◆ **Stored data**
══════════
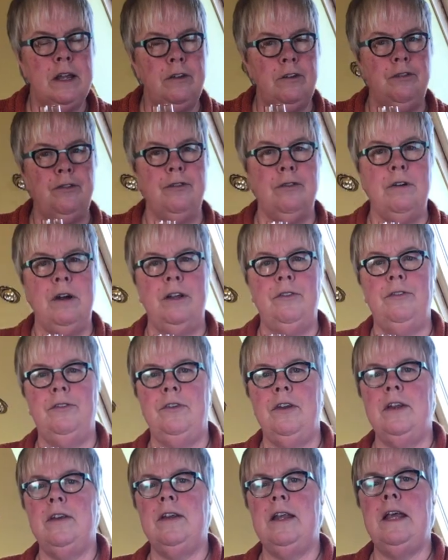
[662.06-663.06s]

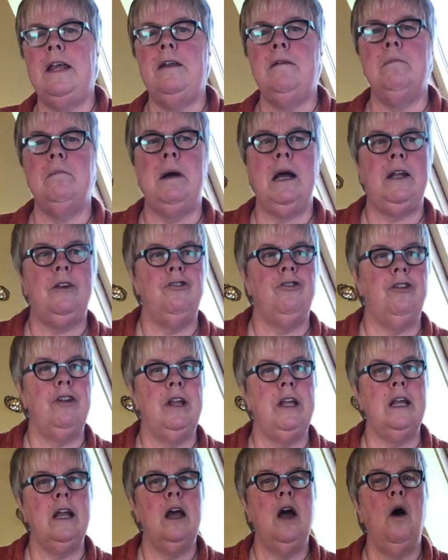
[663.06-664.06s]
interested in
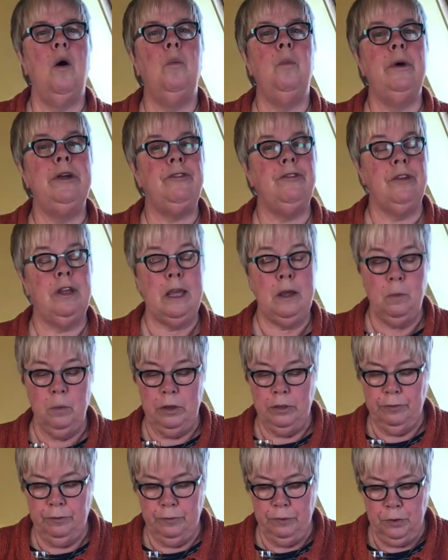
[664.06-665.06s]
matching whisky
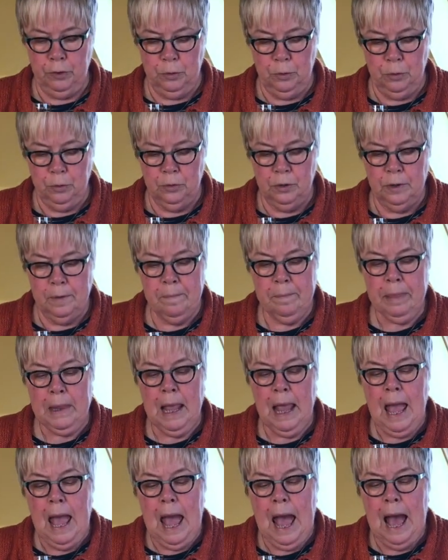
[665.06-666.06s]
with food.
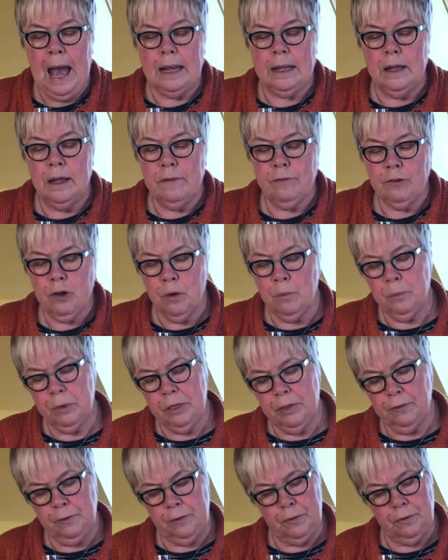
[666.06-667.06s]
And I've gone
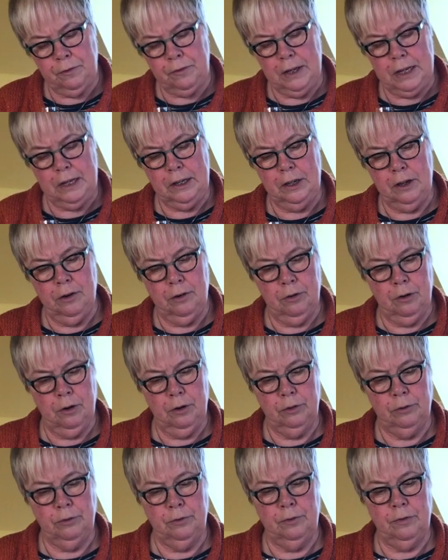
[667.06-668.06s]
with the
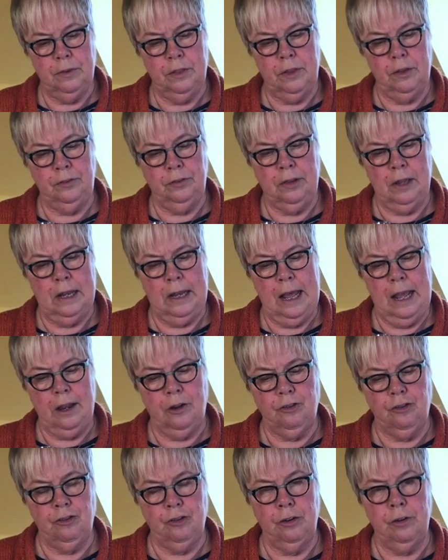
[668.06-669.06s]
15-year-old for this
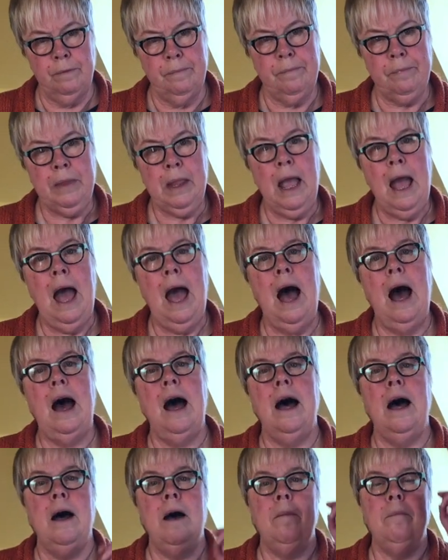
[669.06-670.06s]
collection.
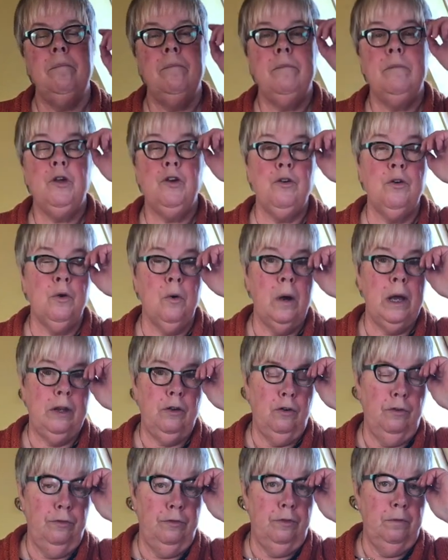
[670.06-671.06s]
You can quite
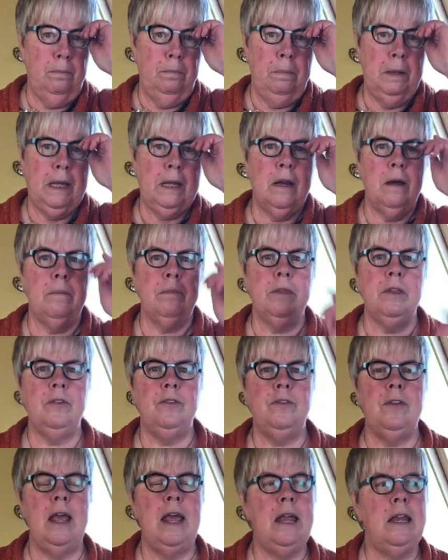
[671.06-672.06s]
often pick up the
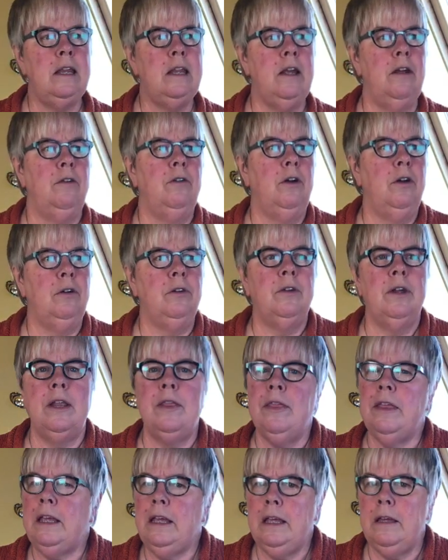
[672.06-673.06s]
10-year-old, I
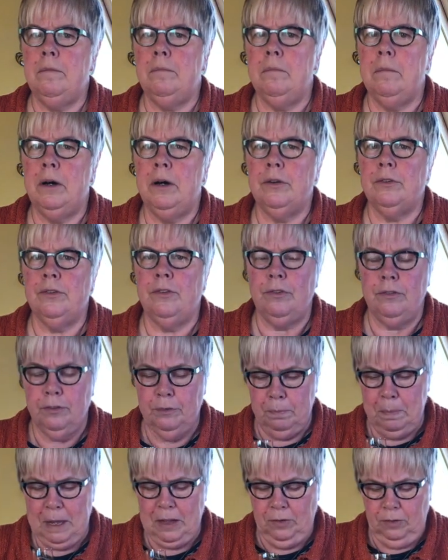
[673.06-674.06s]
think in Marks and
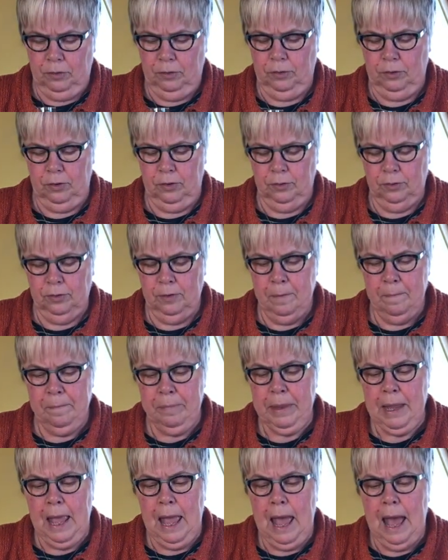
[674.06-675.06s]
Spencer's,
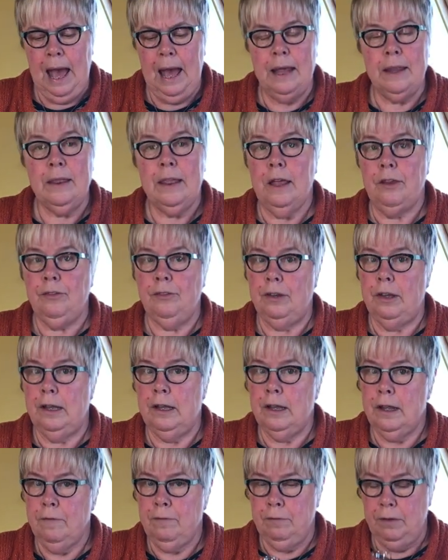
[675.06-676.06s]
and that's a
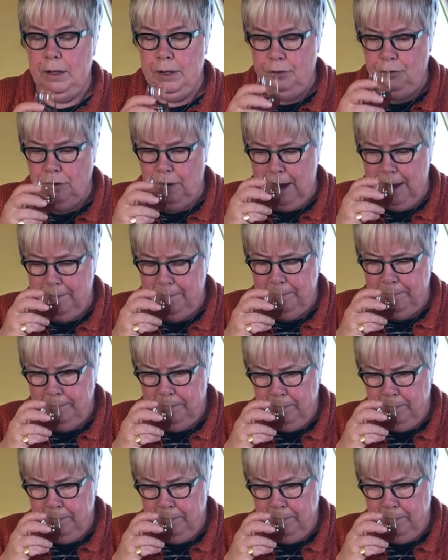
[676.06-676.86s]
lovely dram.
══════════
◆ **Aim of the exercise**
Without carrying over any pictures, retype the records above exactly.

◆ **Solution to the problem**
[662.06-663.06s]

[663.06-664.06s]
interested in
[664.06-665.06s]
matching whisky
[665.06-666.06s]
with food.
[666.06-667.06s]
And I've gone
[667.06-668.06s]
with the
[668.06-669.06s]
15-year-old for this
[669.06-670.06s]
collection.
[670.06-671.06s]
You can quite
[671.06-672.06s]
often pick up the
[672.06-673.06s]
10-year-old, I
[673.06-674.06s]
think in Marks and
[674.06-675.06s]
Spencer's,
[675.06-676.06s]
and that's a
[676.06-676.86s]
lovely dram.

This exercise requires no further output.